Un intercambio de palabras fuera de lo común acababa de pasar, aunque no pareció representar algo importante; nada más que otra pequeña pieza del rompecabezas en que se convirtió el posterior acontecer. Como si no se hubiera dado, procedieron a dirigirse al estudio. Y una vez de vuelta, lo que Aristo trazó en la página podemos denominarlo una persona. Hemos de describirlo como un hombre, mayor que ellos, de altura superior y rostro sensato. Por esta vez logró copiar a la perfección su atuendo, exactamente igual que la imagen en su mente, el cual consistía en un chaqué de levita pardo, de chaleco color verde claro, aunque con el lápiz solo se dio la tonalidad un tanto oscura del primero y grisácea del segundo; y, por otro lado, estaban sus zapatos, estos sí, negros y además muy elegantes. Para variar, decidió agregarle un sombrero plano que, dentro de su imaginación, también conservaba ese color pardo de la levita, cosa que estaba seguro de reproducir en la realidad en cuanto apareciese el personaje, al igual que ocurrió con Melinda.
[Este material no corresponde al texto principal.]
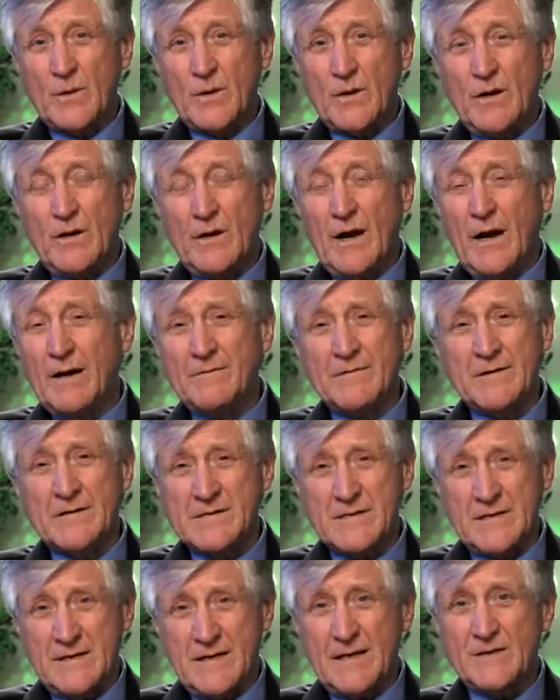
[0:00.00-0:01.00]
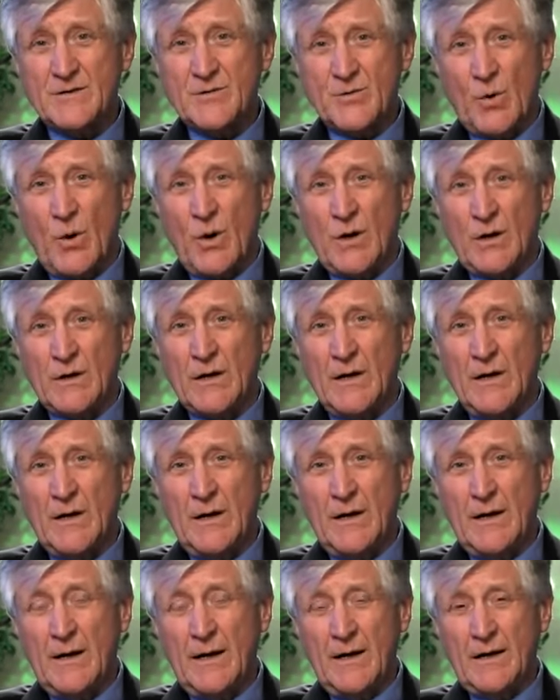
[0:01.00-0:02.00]
Now, obviously that's wrong,
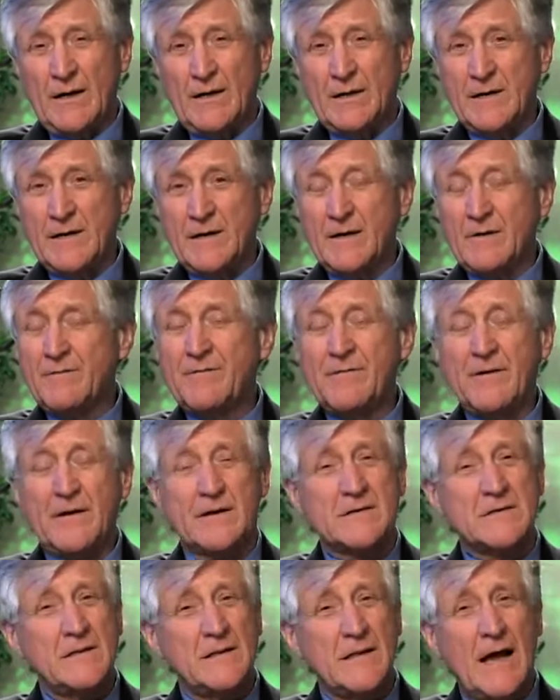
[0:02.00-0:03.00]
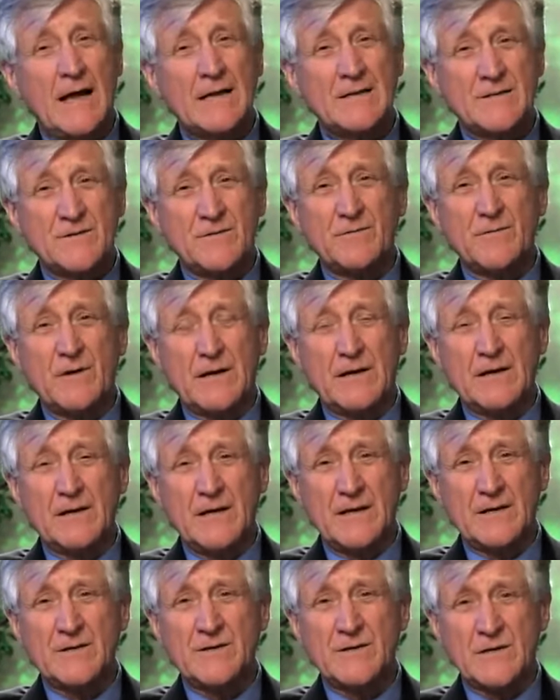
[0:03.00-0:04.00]
and it affects lots of
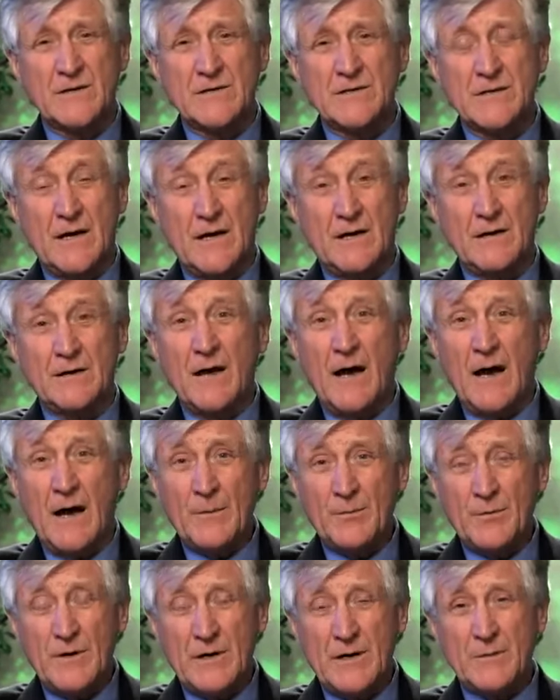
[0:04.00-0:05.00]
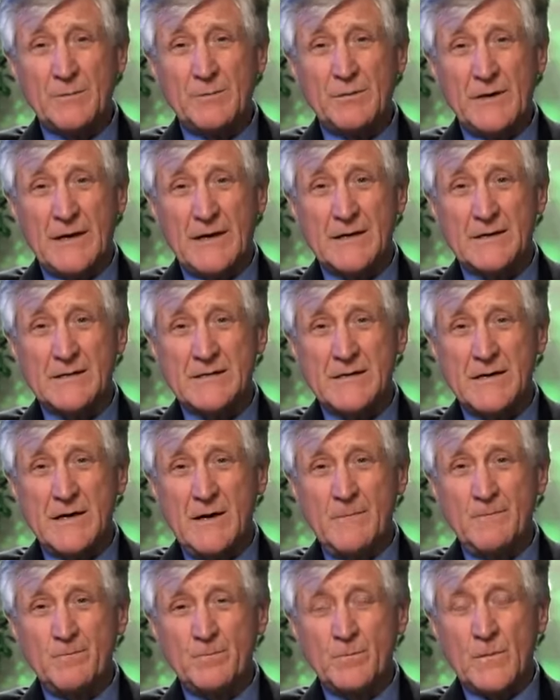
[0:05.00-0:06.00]
regulations on operating plants,
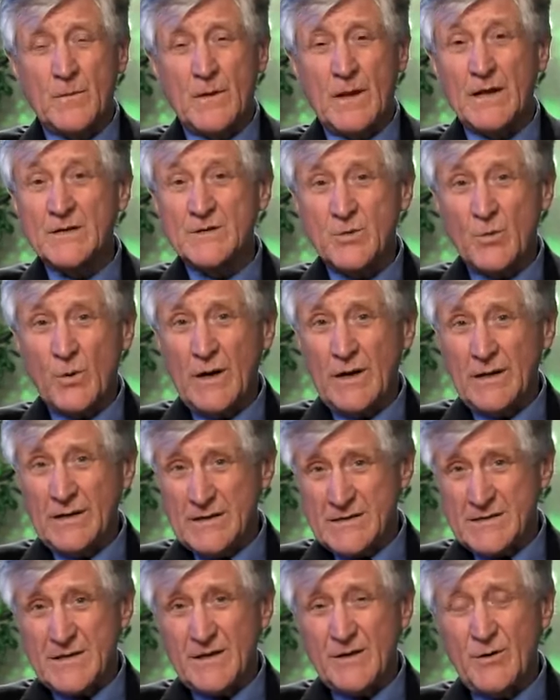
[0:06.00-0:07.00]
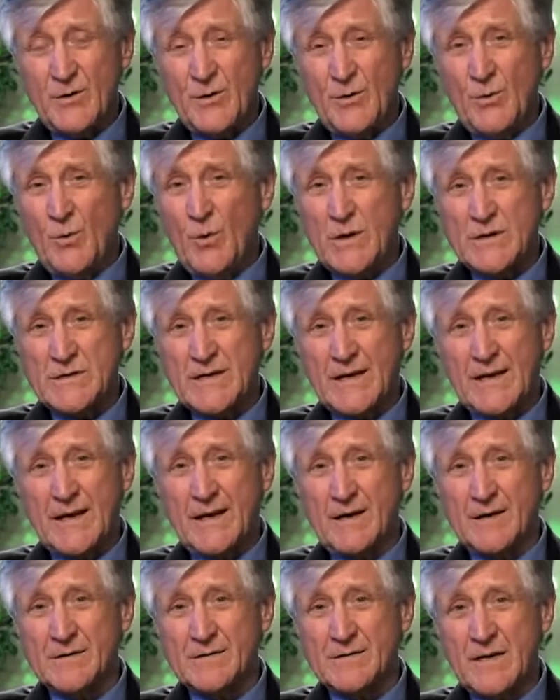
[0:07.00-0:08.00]
as well as the new
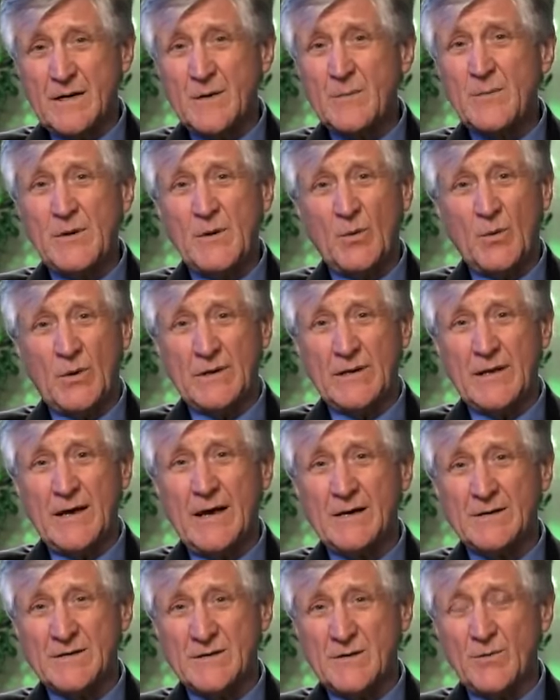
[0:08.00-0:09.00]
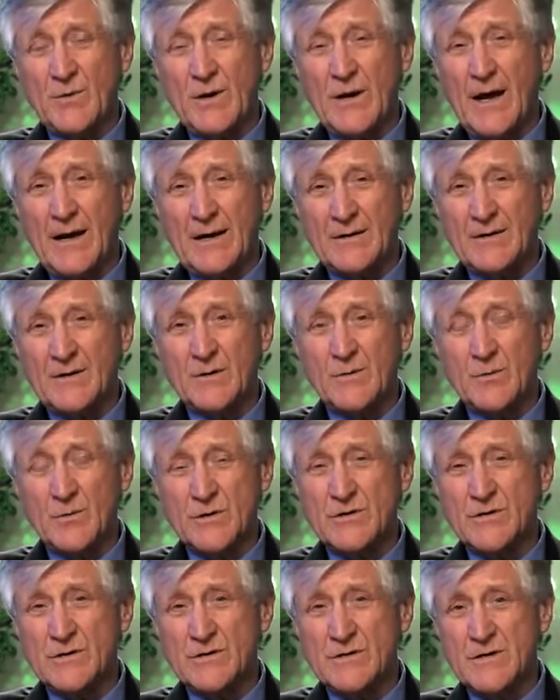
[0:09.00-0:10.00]
Westinghouse AP1000 reactor,
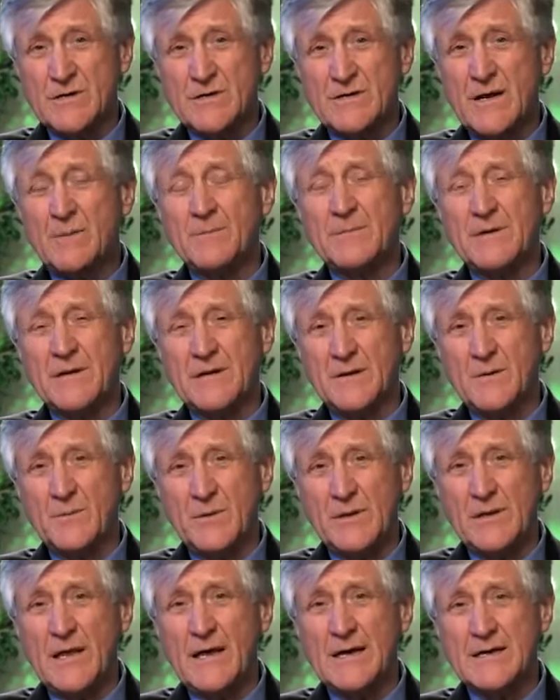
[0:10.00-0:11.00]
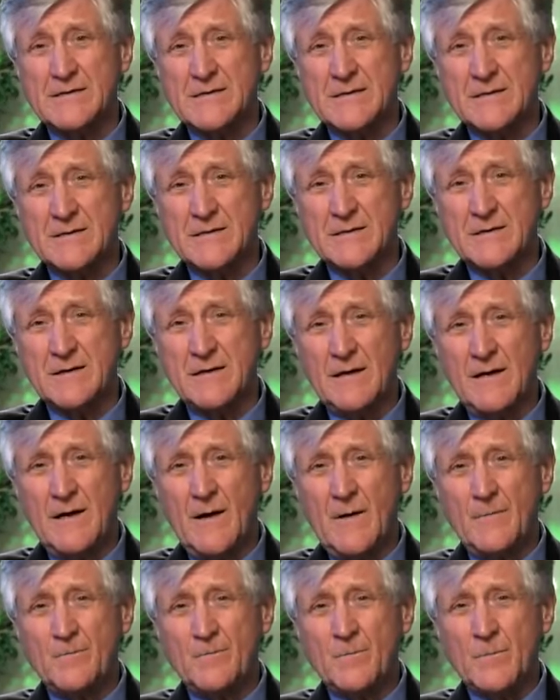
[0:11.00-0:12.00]
which is attempting to be licensed.
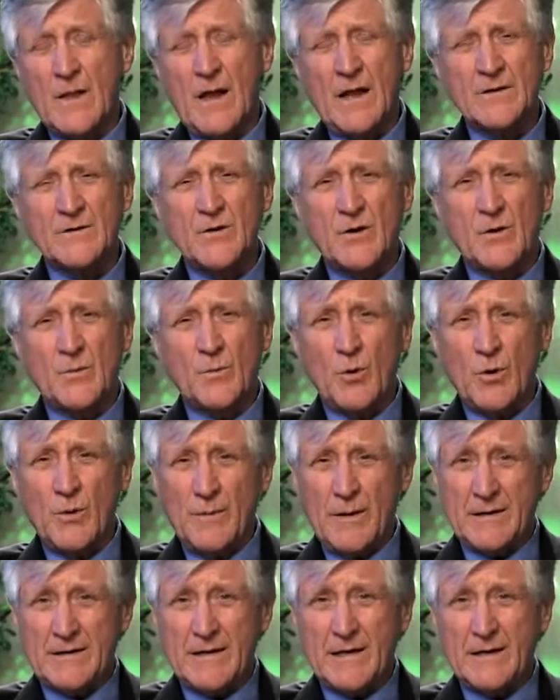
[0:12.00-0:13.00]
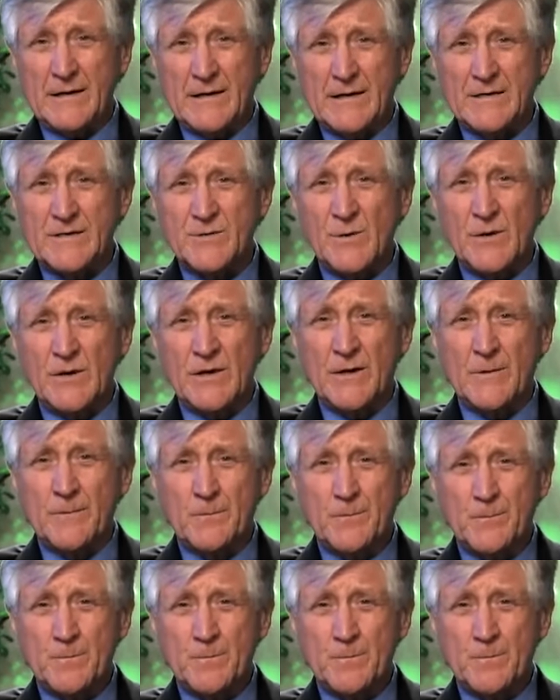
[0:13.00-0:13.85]
I'll talk more about that next week.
A continuación del primer dibujo, se encargó de gastarse unas diecinueve páginas más en las demás representaciones, las cuales, como se esperaba, fueron mejorando de un modo comparable, o alegórico, al ascender de unas escaleras cuyos peldaños eran cada vez más altos a medida que se trepaba. El nombre elegido, escrito en las esquinas de las páginas, era Nahuel.